Input for this task
-=-=-

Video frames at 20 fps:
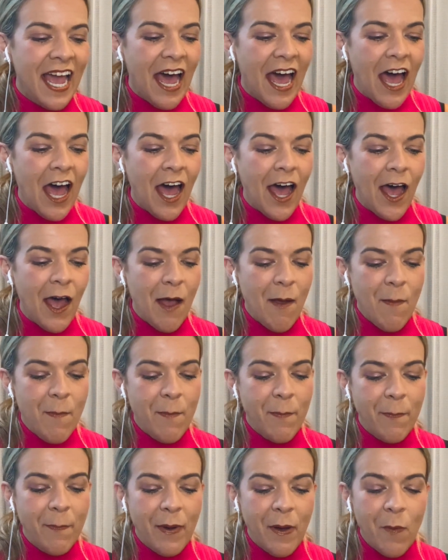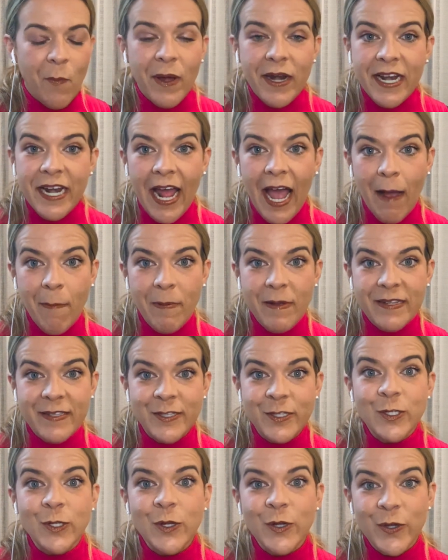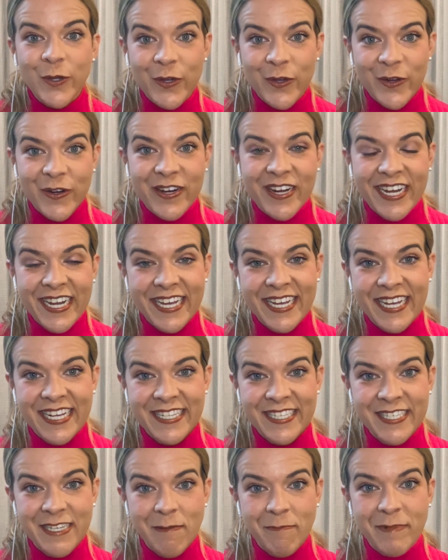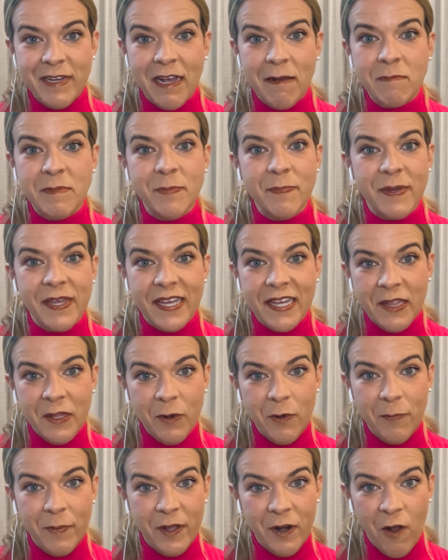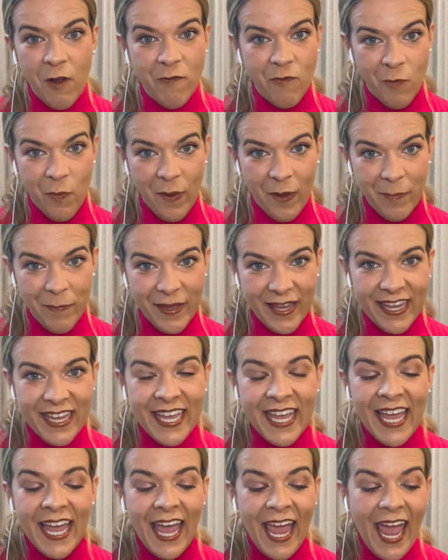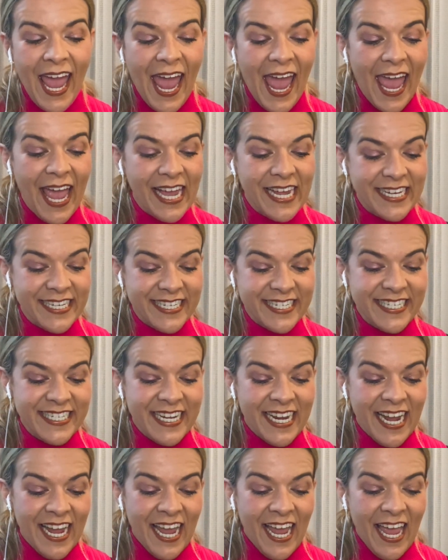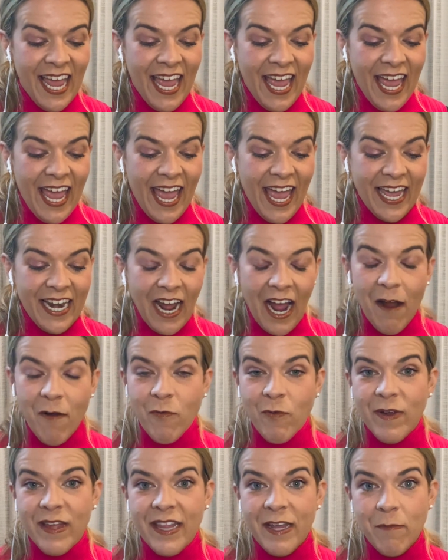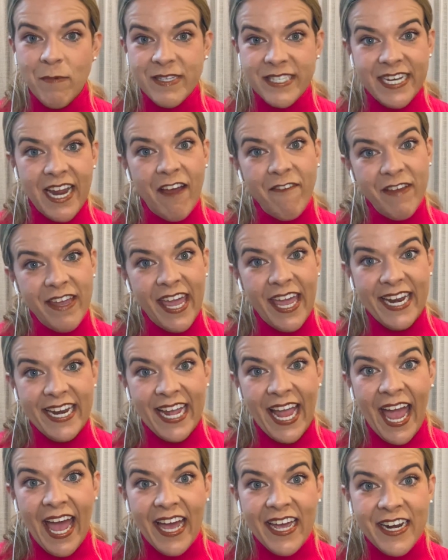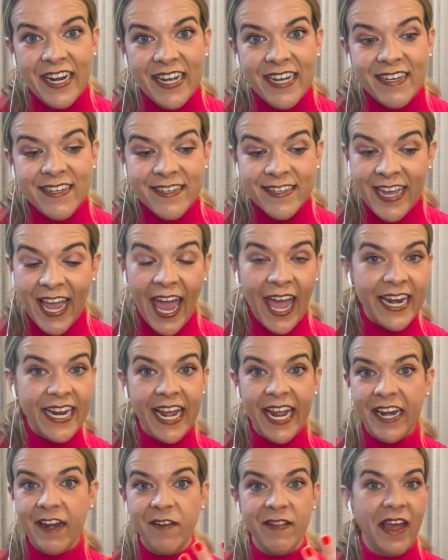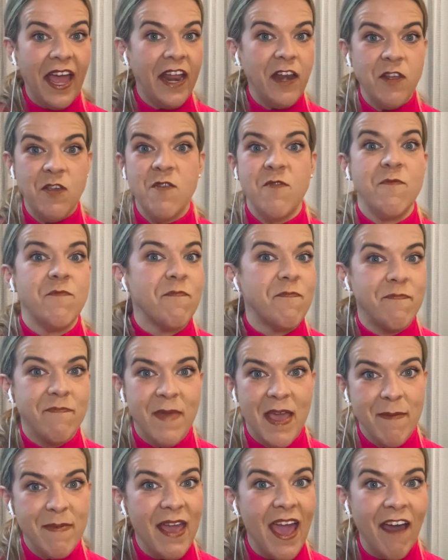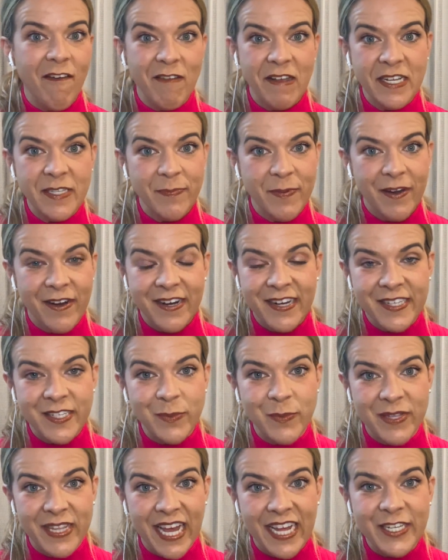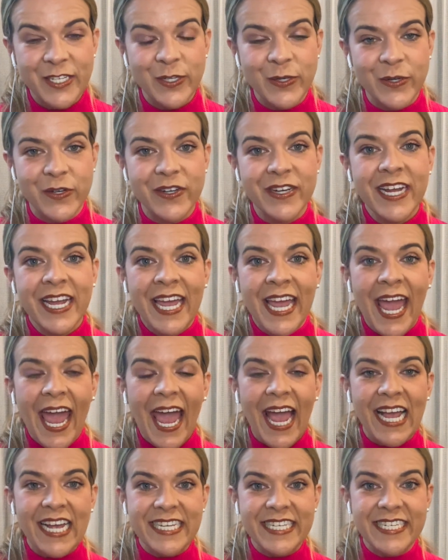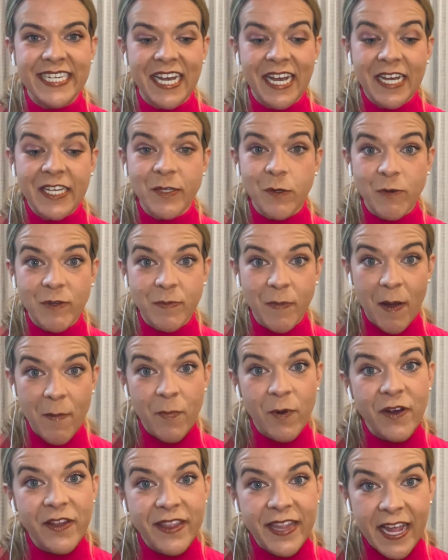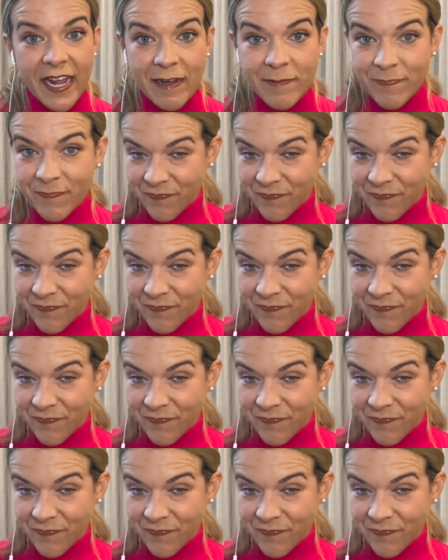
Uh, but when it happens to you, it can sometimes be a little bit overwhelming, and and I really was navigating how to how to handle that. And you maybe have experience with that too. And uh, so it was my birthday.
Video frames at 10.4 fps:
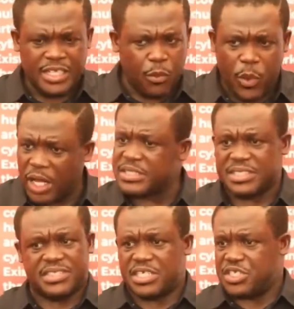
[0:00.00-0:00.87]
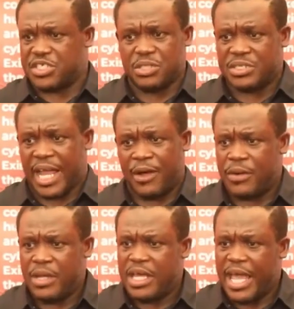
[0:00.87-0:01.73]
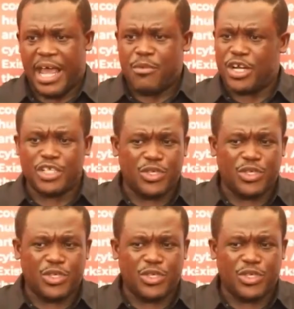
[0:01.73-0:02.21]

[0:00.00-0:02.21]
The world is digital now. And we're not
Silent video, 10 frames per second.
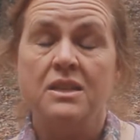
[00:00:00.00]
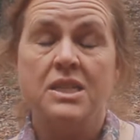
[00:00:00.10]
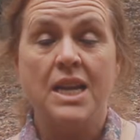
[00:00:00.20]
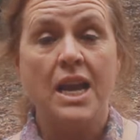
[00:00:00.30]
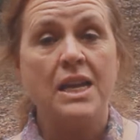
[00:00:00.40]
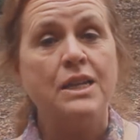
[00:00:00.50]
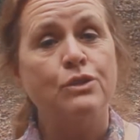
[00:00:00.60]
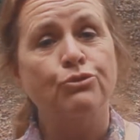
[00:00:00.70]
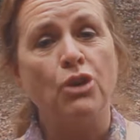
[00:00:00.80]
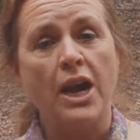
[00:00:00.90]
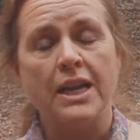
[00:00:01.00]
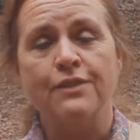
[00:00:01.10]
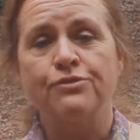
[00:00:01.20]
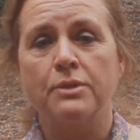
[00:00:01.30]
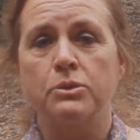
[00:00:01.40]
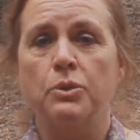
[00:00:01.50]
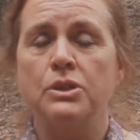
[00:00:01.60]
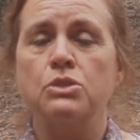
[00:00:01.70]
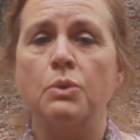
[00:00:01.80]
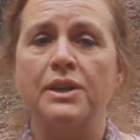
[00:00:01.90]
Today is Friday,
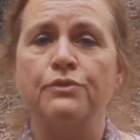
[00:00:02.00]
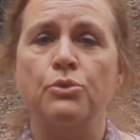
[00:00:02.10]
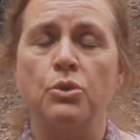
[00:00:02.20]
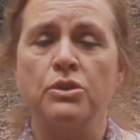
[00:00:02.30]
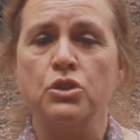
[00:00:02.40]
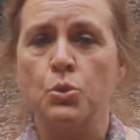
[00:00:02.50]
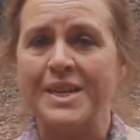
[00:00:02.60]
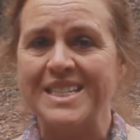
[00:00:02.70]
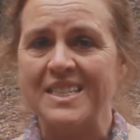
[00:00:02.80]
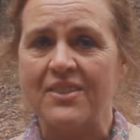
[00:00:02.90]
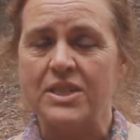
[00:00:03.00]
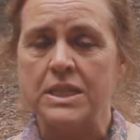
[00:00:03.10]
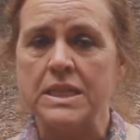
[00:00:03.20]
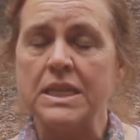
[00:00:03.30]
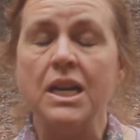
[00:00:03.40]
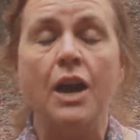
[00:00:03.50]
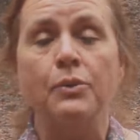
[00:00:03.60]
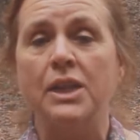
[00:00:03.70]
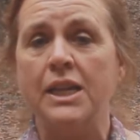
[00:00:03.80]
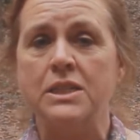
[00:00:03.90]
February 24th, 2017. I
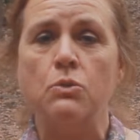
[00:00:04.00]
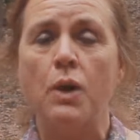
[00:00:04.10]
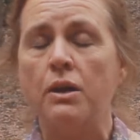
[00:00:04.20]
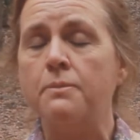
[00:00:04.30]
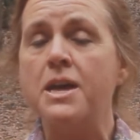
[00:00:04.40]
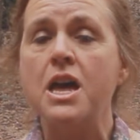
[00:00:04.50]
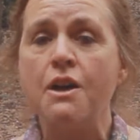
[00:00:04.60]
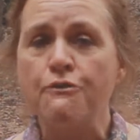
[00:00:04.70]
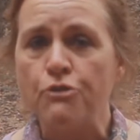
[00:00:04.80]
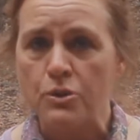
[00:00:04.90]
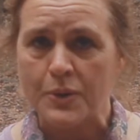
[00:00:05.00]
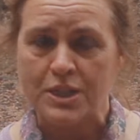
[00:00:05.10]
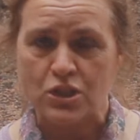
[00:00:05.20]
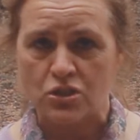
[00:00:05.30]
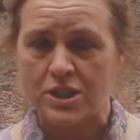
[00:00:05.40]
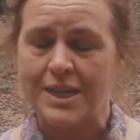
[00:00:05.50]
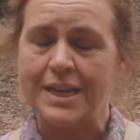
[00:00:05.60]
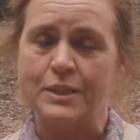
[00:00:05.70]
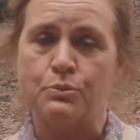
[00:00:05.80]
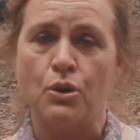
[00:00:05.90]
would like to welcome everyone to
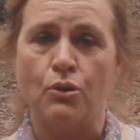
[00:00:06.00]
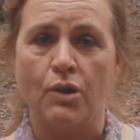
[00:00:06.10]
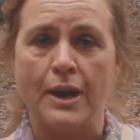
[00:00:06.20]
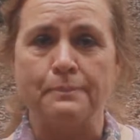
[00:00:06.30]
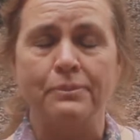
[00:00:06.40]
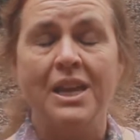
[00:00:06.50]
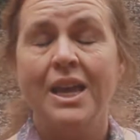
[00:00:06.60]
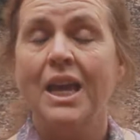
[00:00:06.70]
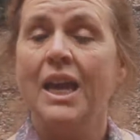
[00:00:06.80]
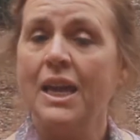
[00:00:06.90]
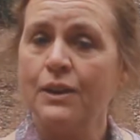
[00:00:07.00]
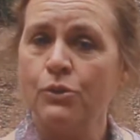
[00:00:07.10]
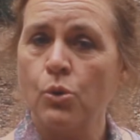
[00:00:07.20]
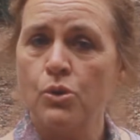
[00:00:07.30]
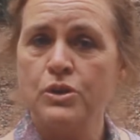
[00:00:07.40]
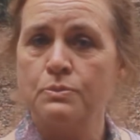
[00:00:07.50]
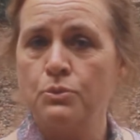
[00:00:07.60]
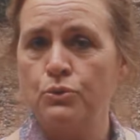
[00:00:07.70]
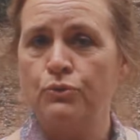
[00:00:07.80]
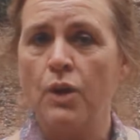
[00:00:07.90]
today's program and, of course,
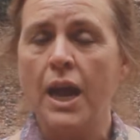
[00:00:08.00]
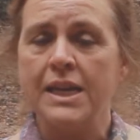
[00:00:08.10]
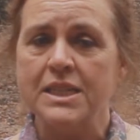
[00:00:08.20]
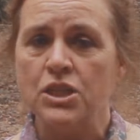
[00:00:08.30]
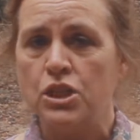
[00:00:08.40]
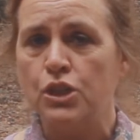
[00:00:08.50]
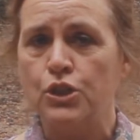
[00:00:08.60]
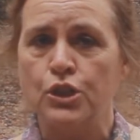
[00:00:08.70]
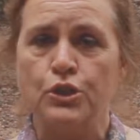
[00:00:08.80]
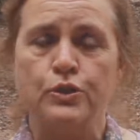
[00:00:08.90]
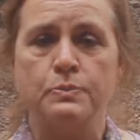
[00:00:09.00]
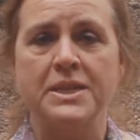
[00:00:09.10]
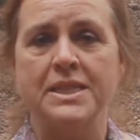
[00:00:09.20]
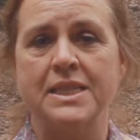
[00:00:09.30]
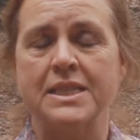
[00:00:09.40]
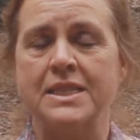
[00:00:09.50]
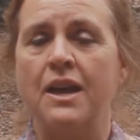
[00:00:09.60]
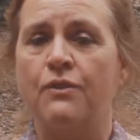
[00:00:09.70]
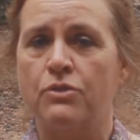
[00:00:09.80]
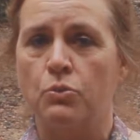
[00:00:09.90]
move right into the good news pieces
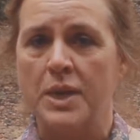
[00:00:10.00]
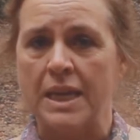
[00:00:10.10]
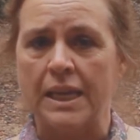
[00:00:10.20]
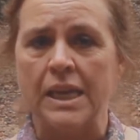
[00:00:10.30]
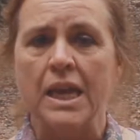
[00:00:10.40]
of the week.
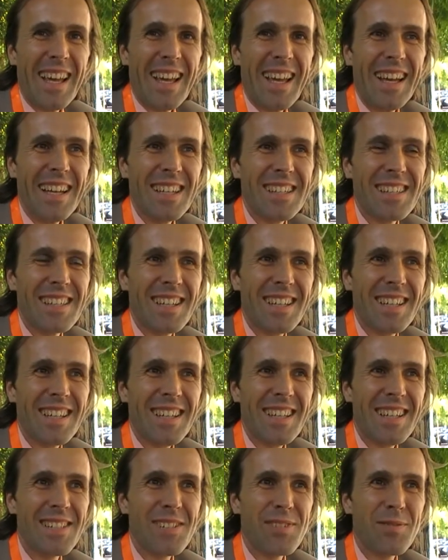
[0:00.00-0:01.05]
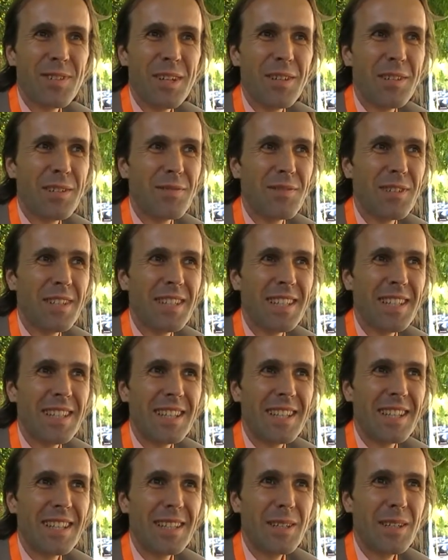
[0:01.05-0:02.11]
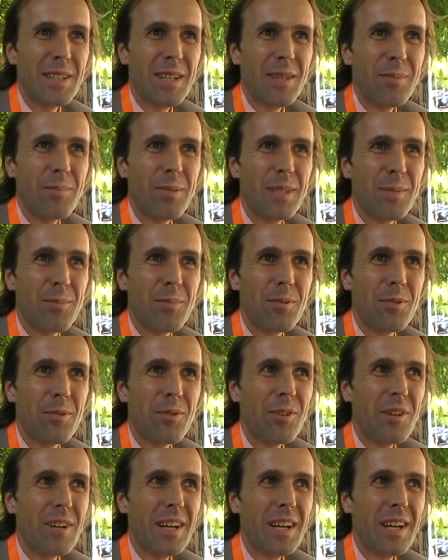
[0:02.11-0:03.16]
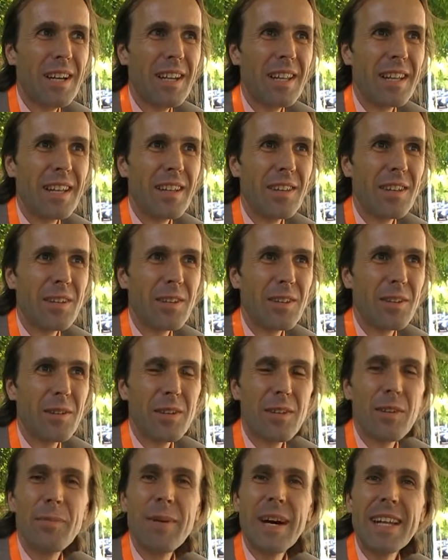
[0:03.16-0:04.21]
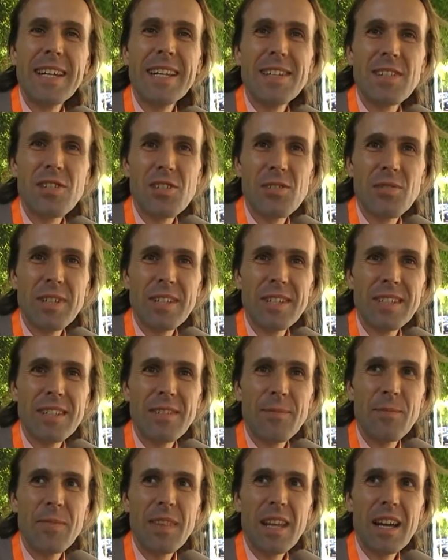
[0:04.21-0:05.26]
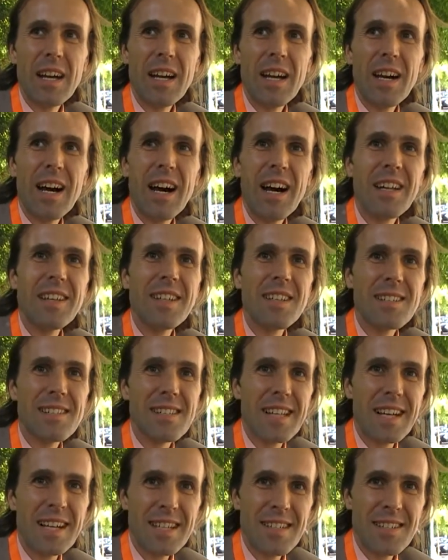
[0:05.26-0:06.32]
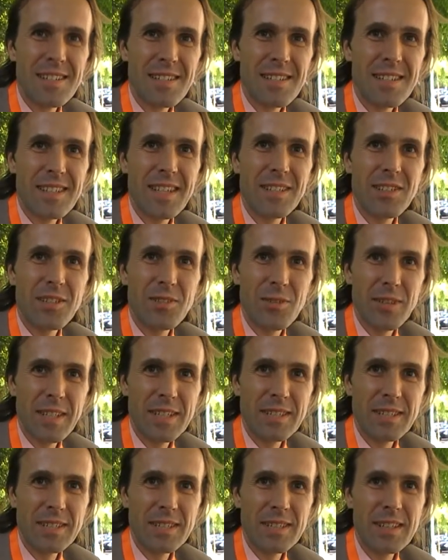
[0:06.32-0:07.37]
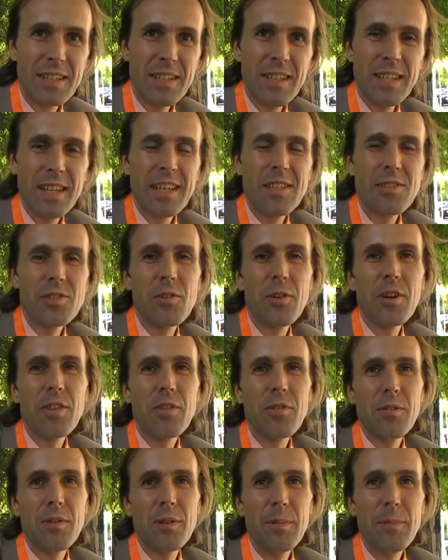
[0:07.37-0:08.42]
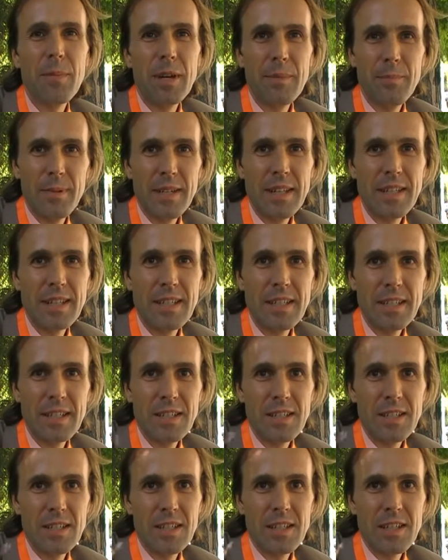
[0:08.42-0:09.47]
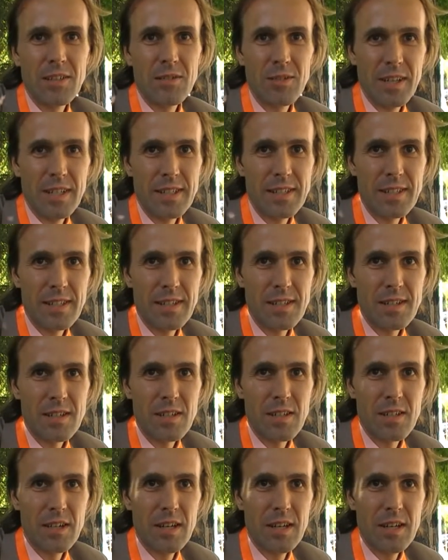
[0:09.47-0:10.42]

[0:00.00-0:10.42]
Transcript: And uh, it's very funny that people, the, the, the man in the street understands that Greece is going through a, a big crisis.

-=-=-

Instructions for the task
Once the pictures are set aside, please output all the data word for word.

Solved problem
Video frames at 20 fps:
Uh, but when it happens to you, it can sometimes be a little bit overwhelming, and and I really was navigating how to how to handle that. And you maybe have experience with that too. And uh, so it was my birthday.
Video frames at 10.4 fps:
[0:00.00-0:00.87]
[0:00.87-0:01.73]
[0:01.73-0:02.21]

[0:00.00-0:02.21]
The world is digital now. And we're not
Silent video, 10 frames per second.
[00:00:00.00]
[00:00:00.10]
[00:00:00.20]
[00:00:00.30]
[00:00:00.40]
[00:00:00.50]
[00:00:00.60]
[00:00:00.70]
[00:00:00.80]
[00:00:00.90]
[00:00:01.00]
[00:00:01.10]
[00:00:01.20]
[00:00:01.30]
[00:00:01.40]
[00:00:01.50]
[00:00:01.60]
[00:00:01.70]
[00:00:01.80]
[00:00:01.90]
Today is Friday,
[00:00:02.00]
[00:00:02.10]
[00:00:02.20]
[00:00:02.30]
[00:00:02.40]
[00:00:02.50]
[00:00:02.60]
[00:00:02.70]
[00:00:02.80]
[00:00:02.90]
[00:00:03.00]
[00:00:03.10]
[00:00:03.20]
[00:00:03.30]
[00:00:03.40]
[00:00:03.50]
[00:00:03.60]
[00:00:03.70]
[00:00:03.80]
[00:00:03.90]
February 24th, 2017. I
[00:00:04.00]
[00:00:04.10]
[00:00:04.20]
[00:00:04.30]
[00:00:04.40]
[00:00:04.50]
[00:00:04.60]
[00:00:04.70]
[00:00:04.80]
[00:00:04.90]
[00:00:05.00]
[00:00:05.10]
[00:00:05.20]
[00:00:05.30]
[00:00:05.40]
[00:00:05.50]
[00:00:05.60]
[00:00:05.70]
[00:00:05.80]
[00:00:05.90]
would like to welcome everyone to
[00:00:06.00]
[00:00:06.10]
[00:00:06.20]
[00:00:06.30]
[00:00:06.40]
[00:00:06.50]
[00:00:06.60]
[00:00:06.70]
[00:00:06.80]
[00:00:06.90]
[00:00:07.00]
[00:00:07.10]
[00:00:07.20]
[00:00:07.30]
[00:00:07.40]
[00:00:07.50]
[00:00:07.60]
[00:00:07.70]
[00:00:07.80]
[00:00:07.90]
today's program and, of course,
[00:00:08.00]
[00:00:08.10]
[00:00:08.20]
[00:00:08.30]
[00:00:08.40]
[00:00:08.50]
[00:00:08.60]
[00:00:08.70]
[00:00:08.80]
[00:00:08.90]
[00:00:09.00]
[00:00:09.10]
[00:00:09.20]
[00:00:09.30]
[00:00:09.40]
[00:00:09.50]
[00:00:09.60]
[00:00:09.70]
[00:00:09.80]
[00:00:09.90]
move right into the good news pieces
[00:00:10.00]
[00:00:10.10]
[00:00:10.20]
[00:00:10.30]
[00:00:10.40]
of the week.
[0:00.00-0:01.05]
[0:01.05-0:02.11]
[0:02.11-0:03.16]
[0:03.16-0:04.21]
[0:04.21-0:05.26]
[0:05.26-0:06.32]
[0:06.32-0:07.37]
[0:07.37-0:08.42]
[0:08.42-0:09.47]
[0:09.47-0:10.42]

[0:00.00-0:10.42]
Transcript: And uh, it's very funny that people, the, the, the man in the street understands that Greece is going through a, a big crisis.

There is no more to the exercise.